Houve uma noite de Dezembro em que ele lhe trouxe um vestido vermelho para estrear, que lhe marcava a cintura, mas lhe libertava os movimentos de bailarina. Bailarina só para ele, só com ele. Deixou-a aprontar-se até ao toque de perfume e colocou-lhe um colar lindo de brilhantes ao pescoço. Ela estremeceu com a beleza da jóia, que ele disse ser incomparável à dela. E ainda antes de sairem para jantar, antes de dançarem a música deles mais uma vez ao fim da noite, ele completou o conjunto com um anel de noivado.

Na noite que antecedera o casamento, dançaram em cima da sorte e do azar. Passaram a noite juntos - eles e o gira-discos.

E ela não sabe ao certo quando foi que a paixão dos passos de dança, se transfigurou noutro tipo de paixão. Quando foi que os beijos que lhe mordiam, passaram a arrancar pedaços dela.

 

O marido foi adormecer o Miguel e ela ficou a sós com o gira-discos e com os seus pensamentos. Deixou mais uma lágrima correr-lhe pelo rosto. Depois outra. Depois muitas. Sem compasso. Silenciosas. 

 

Naquela noite a música parou abruptamente, mesmo tendo continuado a tocar muito tempo. Tempo demais. Até nascer o Miguel.
Ele não tinha bebido - ele não bebia. Mas estava inebriado com ciúmes sem razão de ser. E ela experimentou-lhe a palma da mão no rosto que ele antes só beijava. A pauta desfez-se em linhas tortas. Para sempre.

Muitos foram os tangos em fúria a partir dessa noite.
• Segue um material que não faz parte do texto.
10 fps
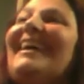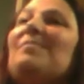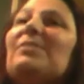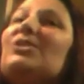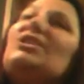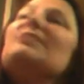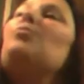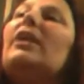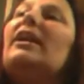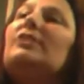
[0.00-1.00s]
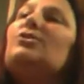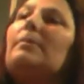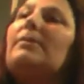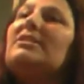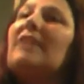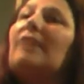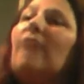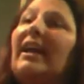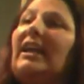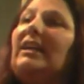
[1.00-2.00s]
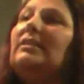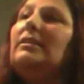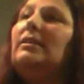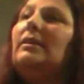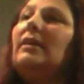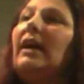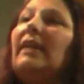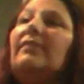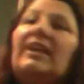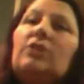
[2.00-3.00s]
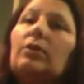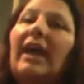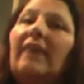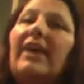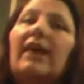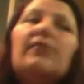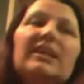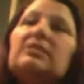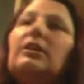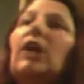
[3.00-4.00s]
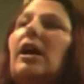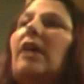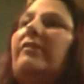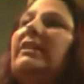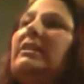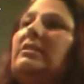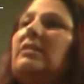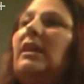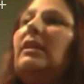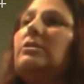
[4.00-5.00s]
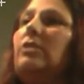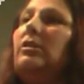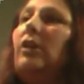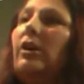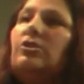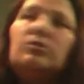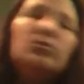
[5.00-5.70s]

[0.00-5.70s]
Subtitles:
But she's 100% right. And if they don't have hair, they still are covered in skin. It's our largest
Muitos foram os pedidos de ajuda que se silenciaram e morreram nos seus lábios.


O marido voltou à sala para a encontrar, por mais um vez, a soluçar com as memórias do passado. Para mais uma vez a ameaçar que se livraria daquilo. Para mais uma vez ela chorar mais só com essa ideia. Para mais uma vez, como na primeira, quando ele percebeu o que se passava, lhe dar o abraço mais protetor que ela alguma vez sentira. Um carinho envolvente, que de fato, ela não conhecera antes, enquanto sapateava numa relação sem limites. 


Ele pensava que eram só as más recordações que a faziam soluçar. Quando a verdadeira razão para ela se manter ligada ao gira-discos e não se conseguir desfazer dele, a verdadeira razão por que chorava...era o amor que havia sentido e perdido. Uma intensidade nunca recuperada. Uma paixão arrebatadora que transbordava no velho gira-discos. Uma paixão já sem palco.
Ela nunca o punha a tocar. O gira-discos nunca tocou depois daquela primeira bofetada. Continuava a ser  tradução perfeita, imaculada, do amor mais forte que ela sentira. 

 

Só no momento em que ela conseguisse perceber que o amor era uma coisa diferente se conseguiria desfazer dele. Talvez quando deixasse o seu marido entrar verdadeiramente nas mágoas que escondia no peito e curá-la - sem os seus dons de médico, com os seus dons de humano. Entretanto, não o voltaria a pôr a tocar. Porque, isso ela já sabia bem, há músicas que não se devem dançar.